Carol of the Bells - As a lad, I remember some store at Christmastime with a commercial that had this as the background music.  An instrumental version at least.  I can't remember the company.  Some woman was shown behind a frosted window and then she turned and pitched the sale, with the music faintly behind her.  The product is long forgotten but, as a lad, that song meant Christmas was coming around the corner.  Plus, my mom once said she placed this, along with What Child is This and O Little Town of Bethlehem, as among her favorite Christmas songs.  So I learned to play it on the piano for her (tougher than it looks), and the tune and the season just became one.  It got bonus points when I saw it was Ukrainian, a far away and exotic name for me back then.  It was when I got my first game of RISK that I learned the basic region in which Ukraine was located (same with Kamchatka).  But a reminder that Christmas was not just an American, or even Anglo-American phenomenon.  It may sound silly, but living outside of the Church's walls can make certain simple truths easy to overlook. 
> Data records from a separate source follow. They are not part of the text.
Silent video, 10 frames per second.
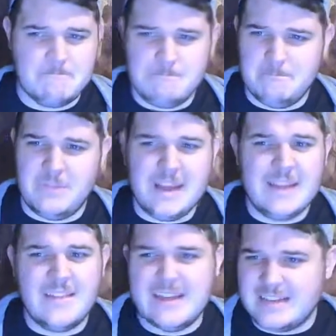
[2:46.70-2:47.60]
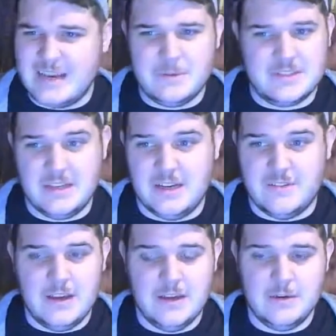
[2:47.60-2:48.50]
type of stuff.
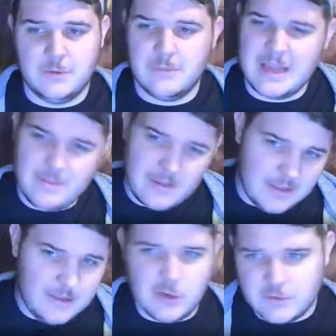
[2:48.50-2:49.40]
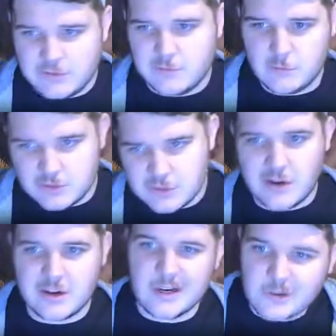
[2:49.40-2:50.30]
Or maybe, some more
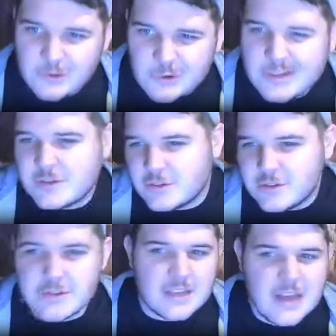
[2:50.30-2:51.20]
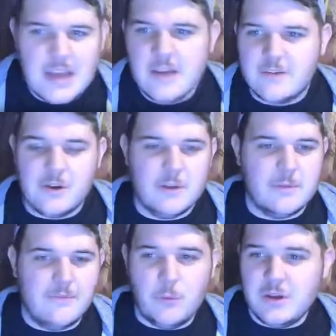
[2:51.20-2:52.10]
darker creatures from the
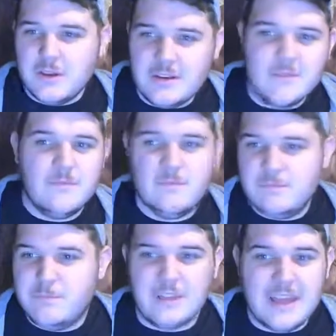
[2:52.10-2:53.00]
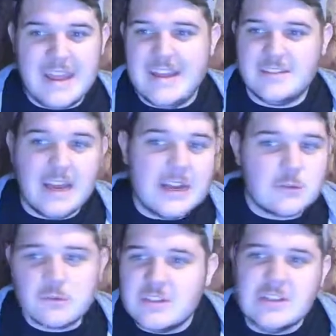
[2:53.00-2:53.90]
void planes, the astral
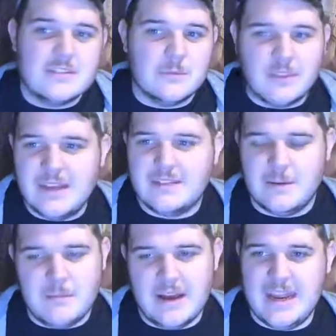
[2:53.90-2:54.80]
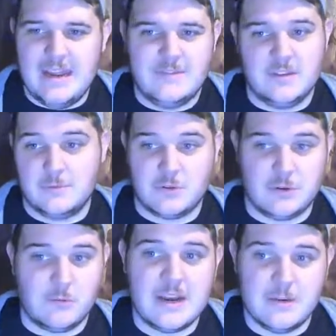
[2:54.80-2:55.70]
sea, some things that might have some sort of
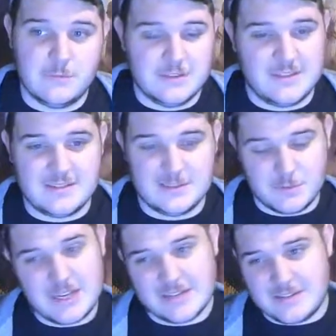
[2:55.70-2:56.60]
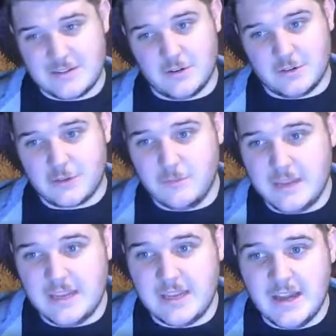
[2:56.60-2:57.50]
radiant resistance, but chances are they're going to
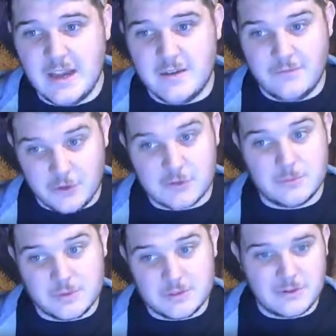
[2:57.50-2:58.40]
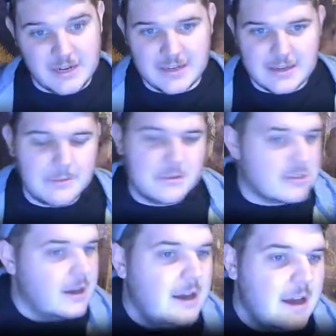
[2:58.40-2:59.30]
be vulnerable to radiant
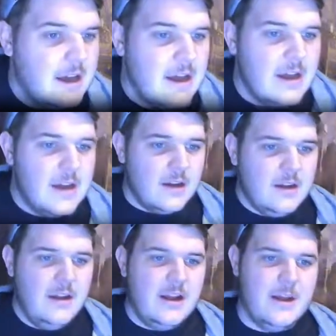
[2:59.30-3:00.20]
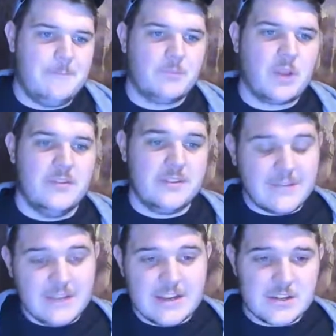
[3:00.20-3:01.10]
damage. The
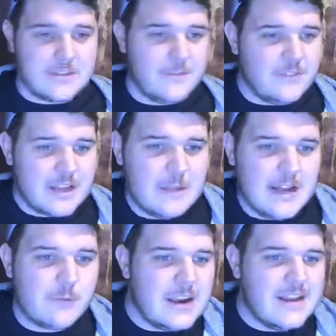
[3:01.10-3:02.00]
definition is a flame-like radiance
Honorable Mention: White Christmas - The biggest song of the 20th Century.  For a brief moment of terror, the vomit inducing England's Rose, written by Elton John for the wealthy and celebrity studded funeral of Princess Diana, overtook that title.  But early in the 21st Century, perhaps from attempts to turn the clock back following 9/11, I saw on the news that sales of this song once again overtook that cheap imposter and became the biggie of the century.  Fair enough.  It is about as 'American Christmas' as you can get.  It was written in that mid-Century when America was at once making everything American, and also getting ready to jettison the same.   In some ways, in an odd tangled mess of things, it makes sense that the biggest song, Christmas song that is, would be one having little to do with that Babe in a manger.  Just as England's Rose was a celebration of a superstar celebrity whose personal shenanigans were as big as any charitable work, and whose death brought the wealthiest and most powerful in the world to pay respects.  About that time, St. Mother Theresa also died.  Her funeral was attended by thousands of society's lowliest, the poor, the diseased, the hungry.  Few Hollywood superstars or media moguls attended that little service.  But the ones who Heaven casts its eyes on the most were there.  At some point, America decided where its prioirties were, and this Christmas standard echoes those priorities nicely.  The question is, should we continue clinging to that priority set, as so many of us American Christians have done?